Your function must be fully specialized. For example:
// Fully specialized. You cannot replace `double` with generic parameter.
template <>
string* array<array<double>*>::printToString(){
return nullptr;
}
However, your class can be partially specialized. For example:
template <class T> class array : public vector<T>{
public:
string* printToString();
};
template <class T> string* array<T>::printToString(){
return nullptr;
};
// Partial specialization.
template <class T> class array<array<T>*> : public vector<T>{
public:
string* printToString();
};
template <class T> string* array<array<T>*>::printToString(){
return nullptr;
};
-- EDIT ---
The methods from generic class will not be automatically "taken" by the class specialization, or vice-versa. You can, however use inheritance to "automate" the reuse of methods from generic class. For example...

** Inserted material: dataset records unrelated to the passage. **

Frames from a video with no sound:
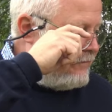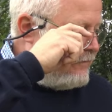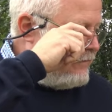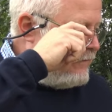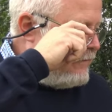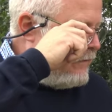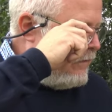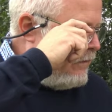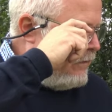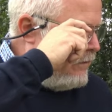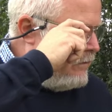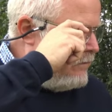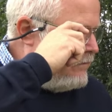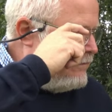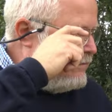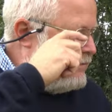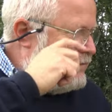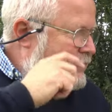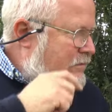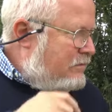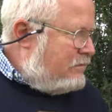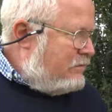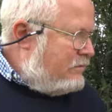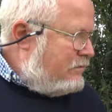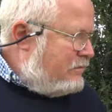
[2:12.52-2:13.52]

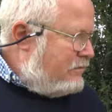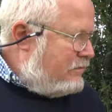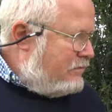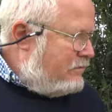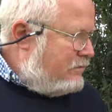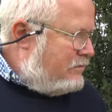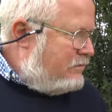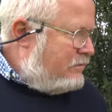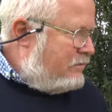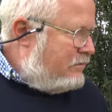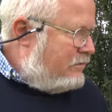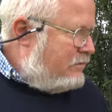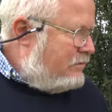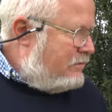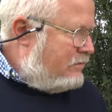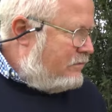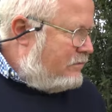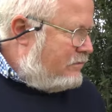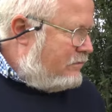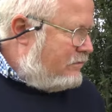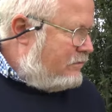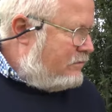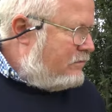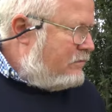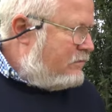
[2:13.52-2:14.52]

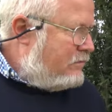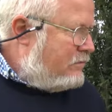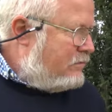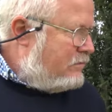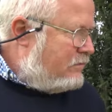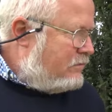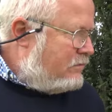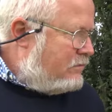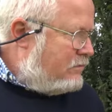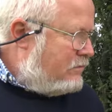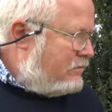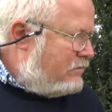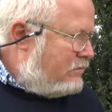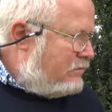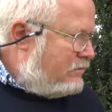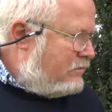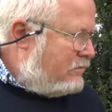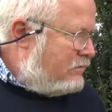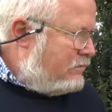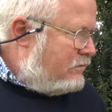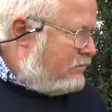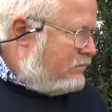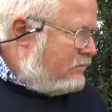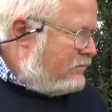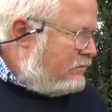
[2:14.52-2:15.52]

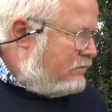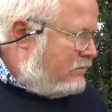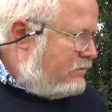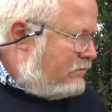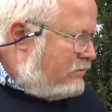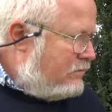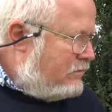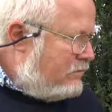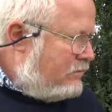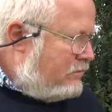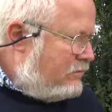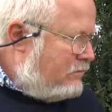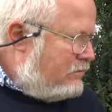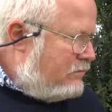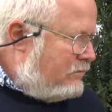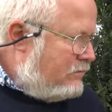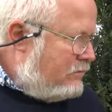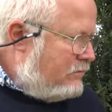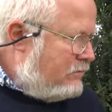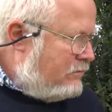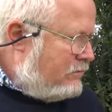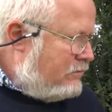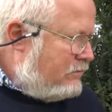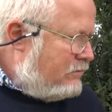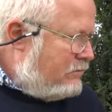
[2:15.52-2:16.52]

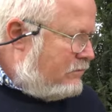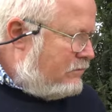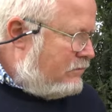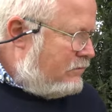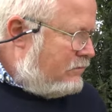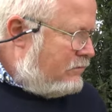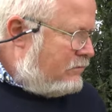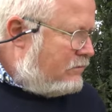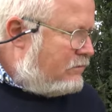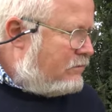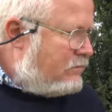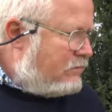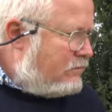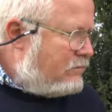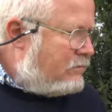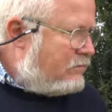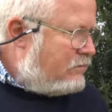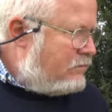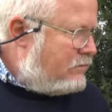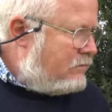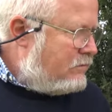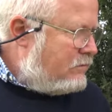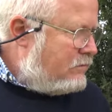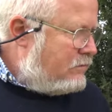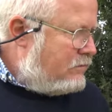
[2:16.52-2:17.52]

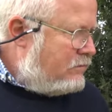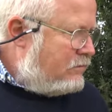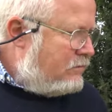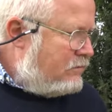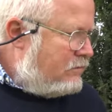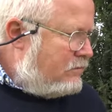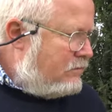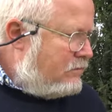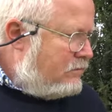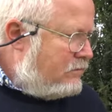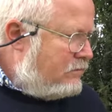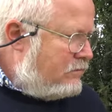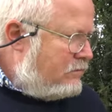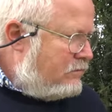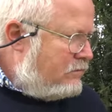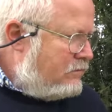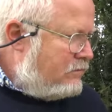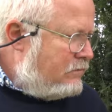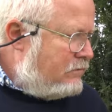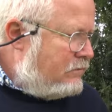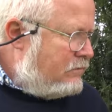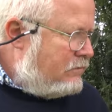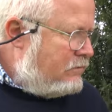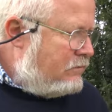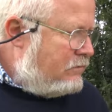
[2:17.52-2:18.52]

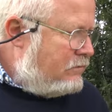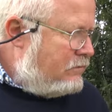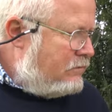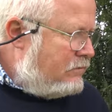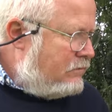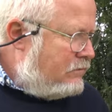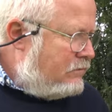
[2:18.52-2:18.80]
This person isn't speaking.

template <class T> class array : public vector<T>{
public:
string* printToString();
void f();
};
// (1a)
template <class T> string* array<T>::printToString(){
return nullptr;
};
// (2)
template <class T> void array<T>::f(){
};
template <class T> class array<array<T>*> : public array<T> {
public:
string* printToString();
};
// (1b)
template <class T> string* array<array<T>*>::printToString(){
return nullptr;
};
void Test() {
array<double> a1;
a1.printToString(); // Calls (1a).
a1.f(); // Calls (2).
array<array<char>*> a2;
a2.printToString(); // Calls (1b).
a2.f(); // Calls (2).
}
...which may or may not be what you need (some "manual" repetition might be necessary).